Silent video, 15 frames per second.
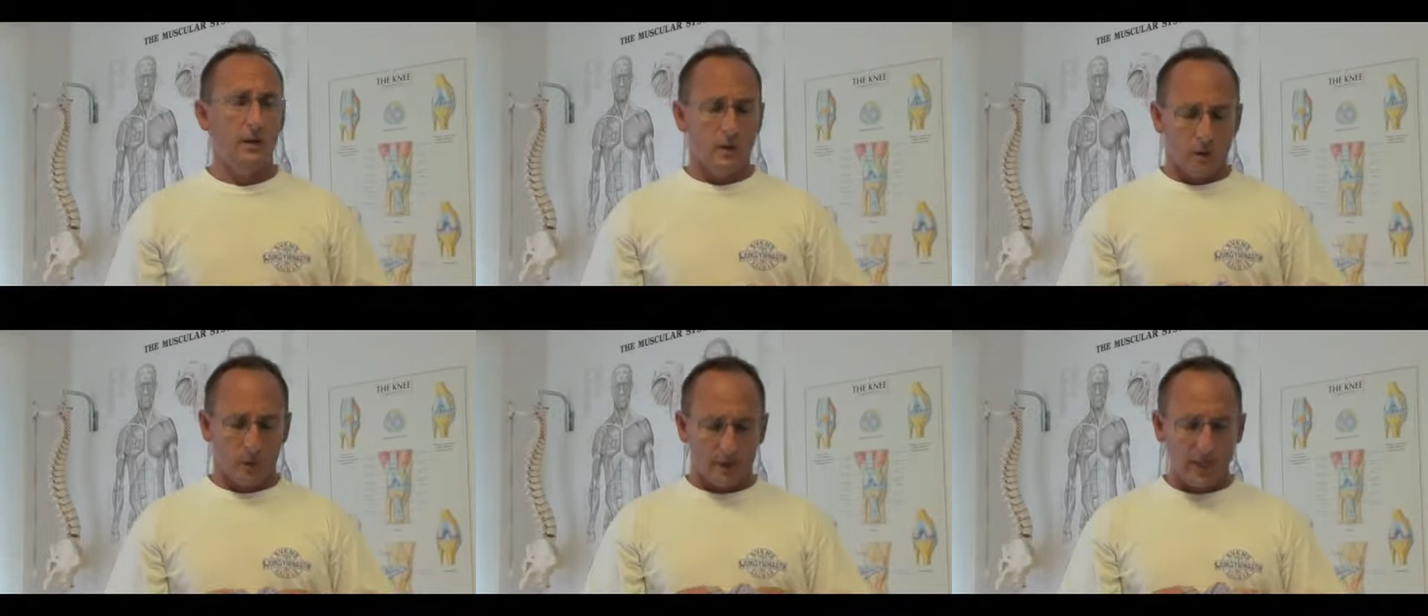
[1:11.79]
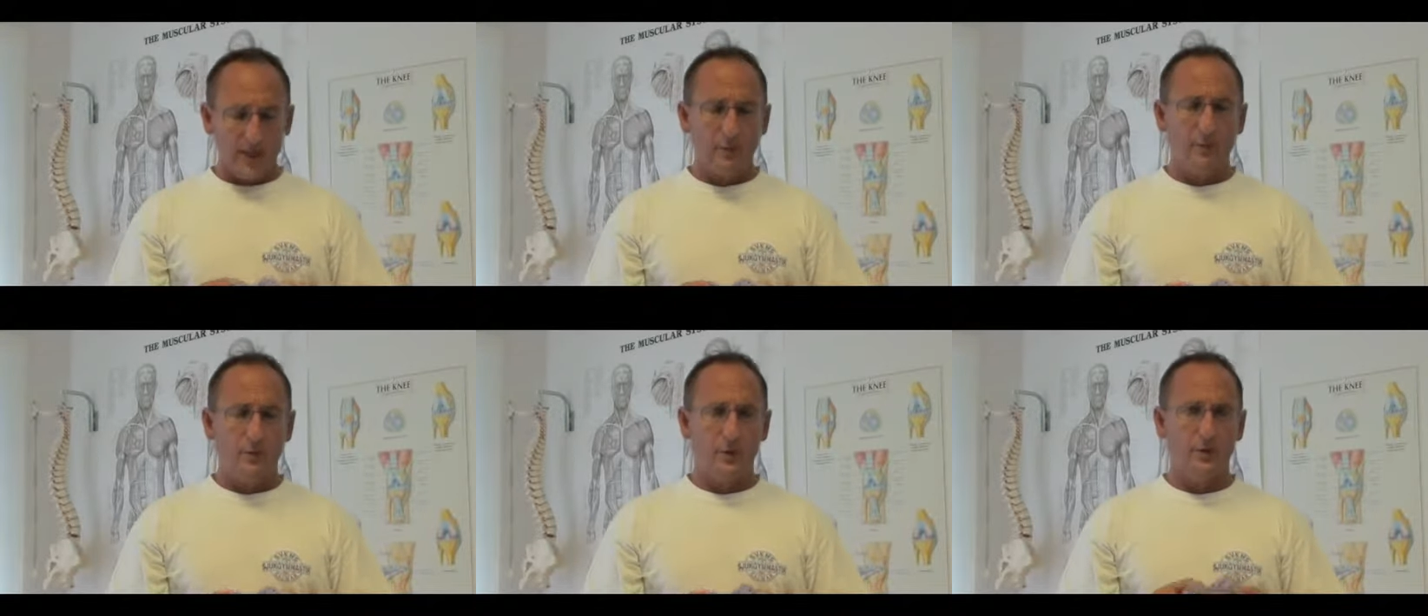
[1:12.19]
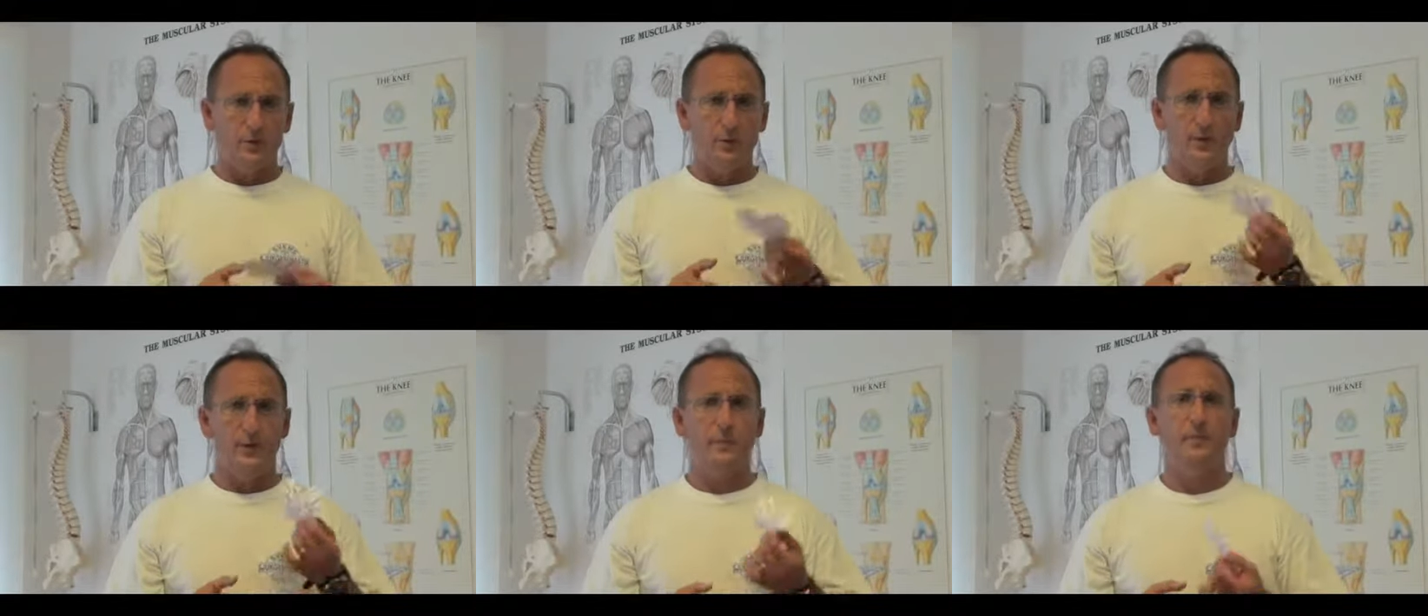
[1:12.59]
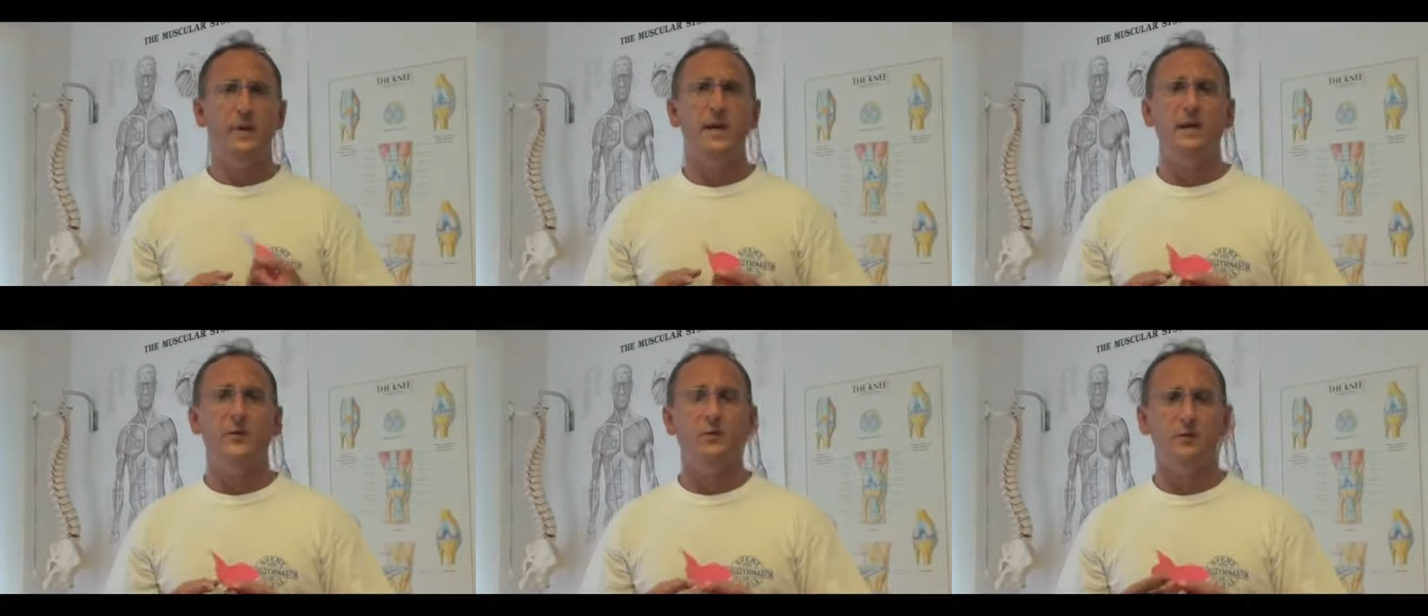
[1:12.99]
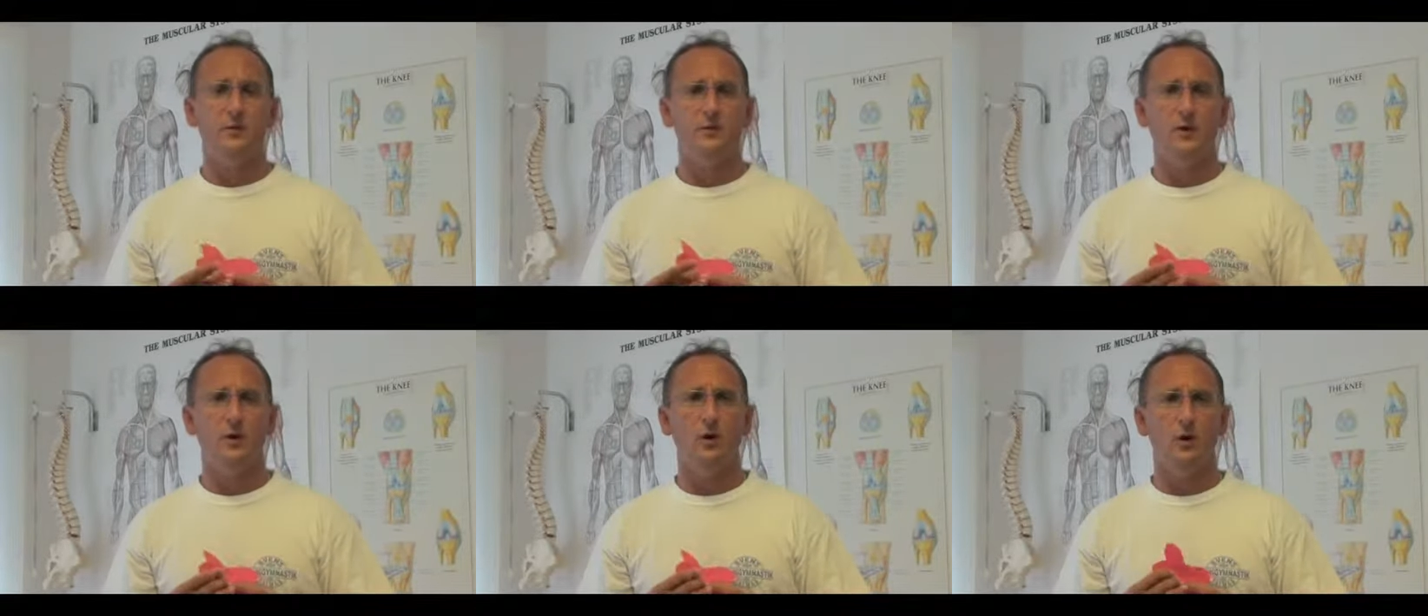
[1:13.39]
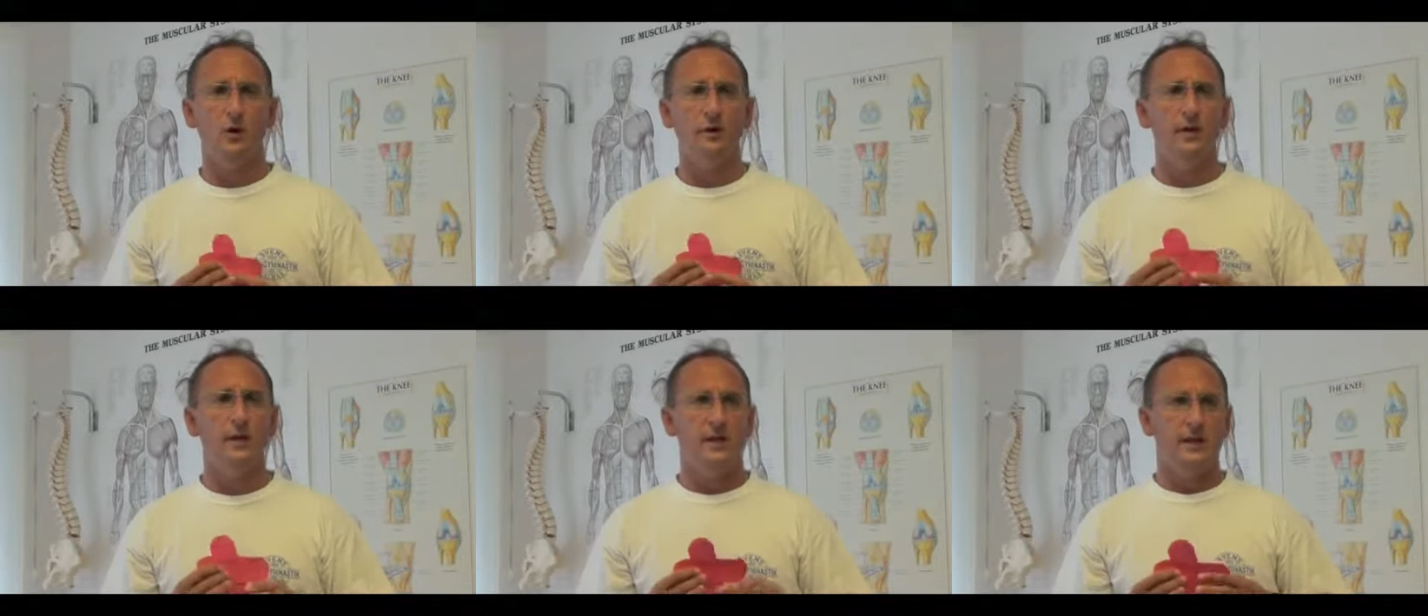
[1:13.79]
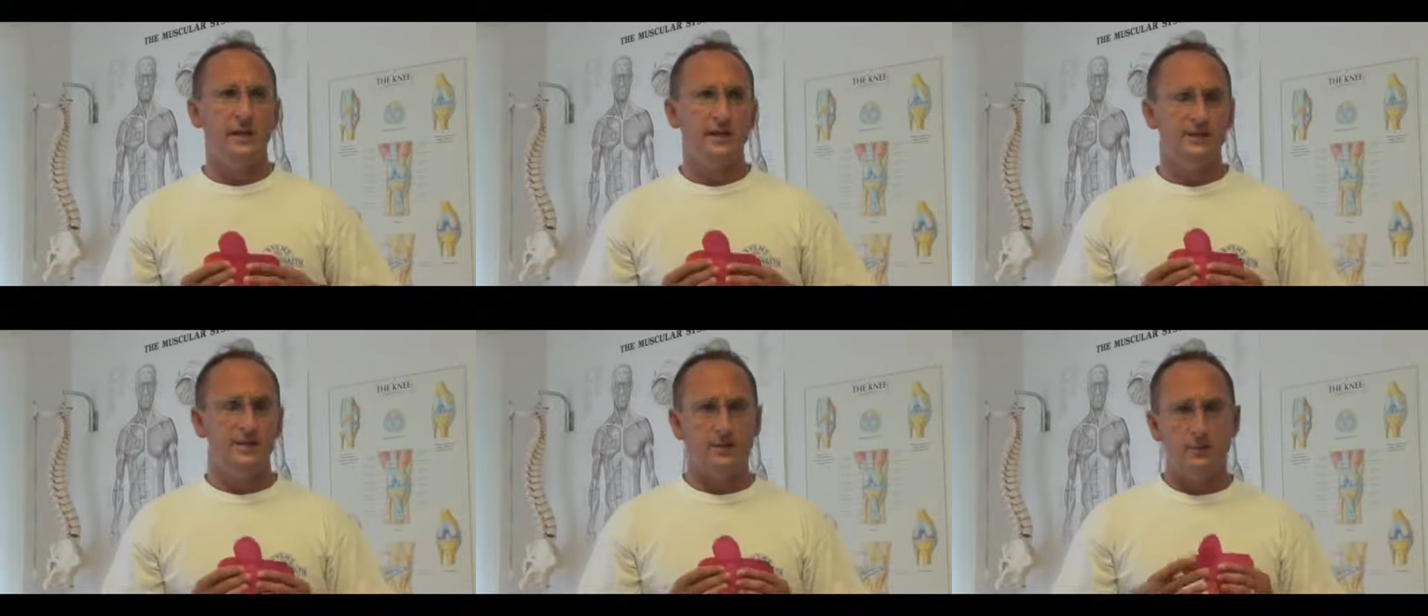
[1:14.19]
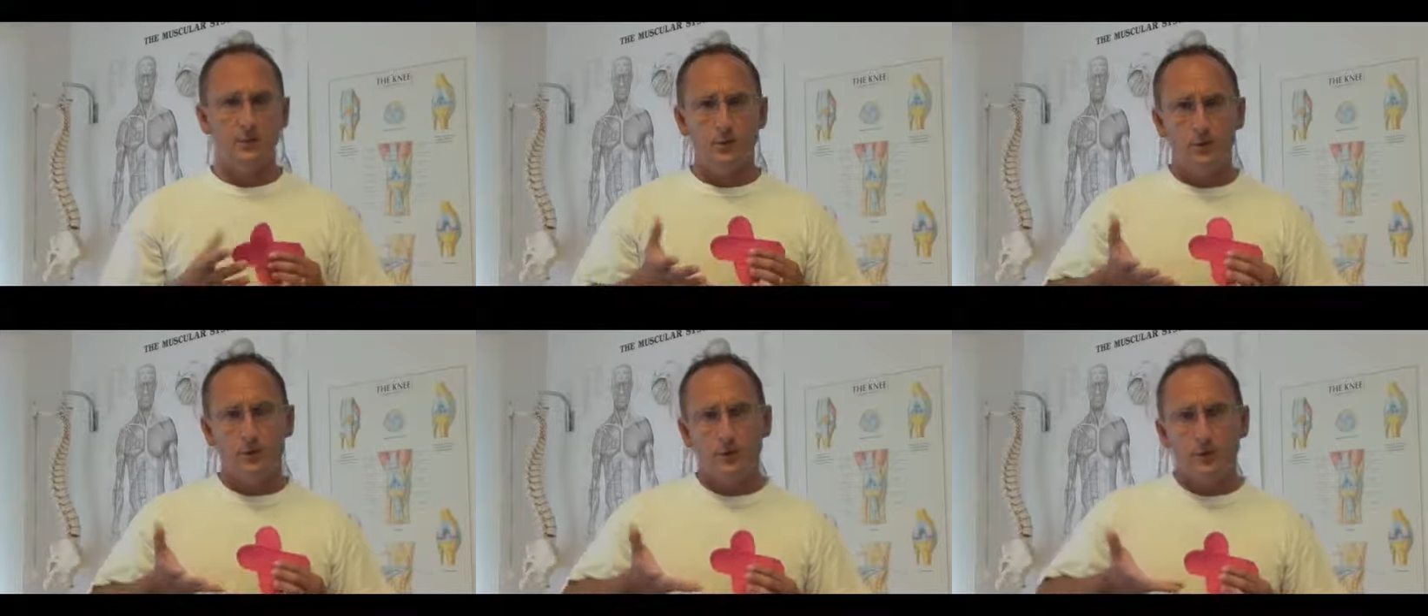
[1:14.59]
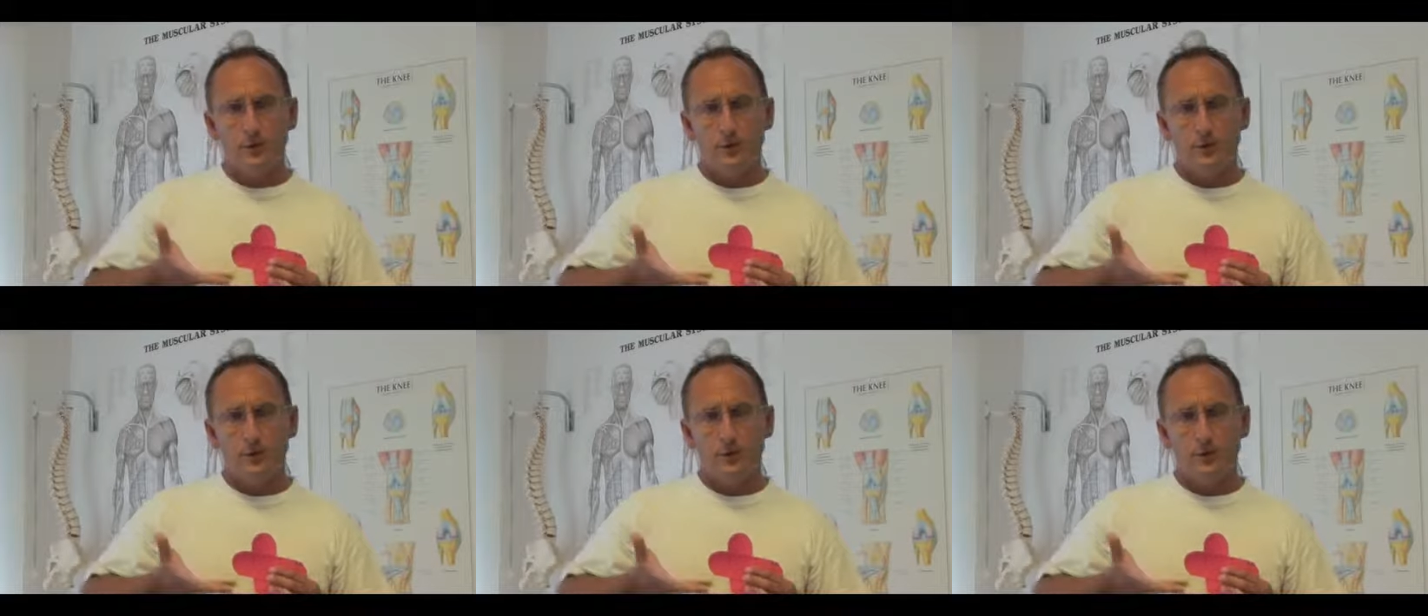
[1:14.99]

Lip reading: What happens when you put a pain cross on is that you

§ **Task to complete**: Set down the data above word for word, leaving every picture out.

§ **Answer to this exercise**:
Silent video, 15 frames per second.
[1:11.79]
[1:12.19]
[1:12.59]
[1:12.99]
[1:13.39]
[1:13.79]
[1:14.19]
[1:14.59]
[1:14.99]

Lip reading: What happens when you put a pain cross on is that you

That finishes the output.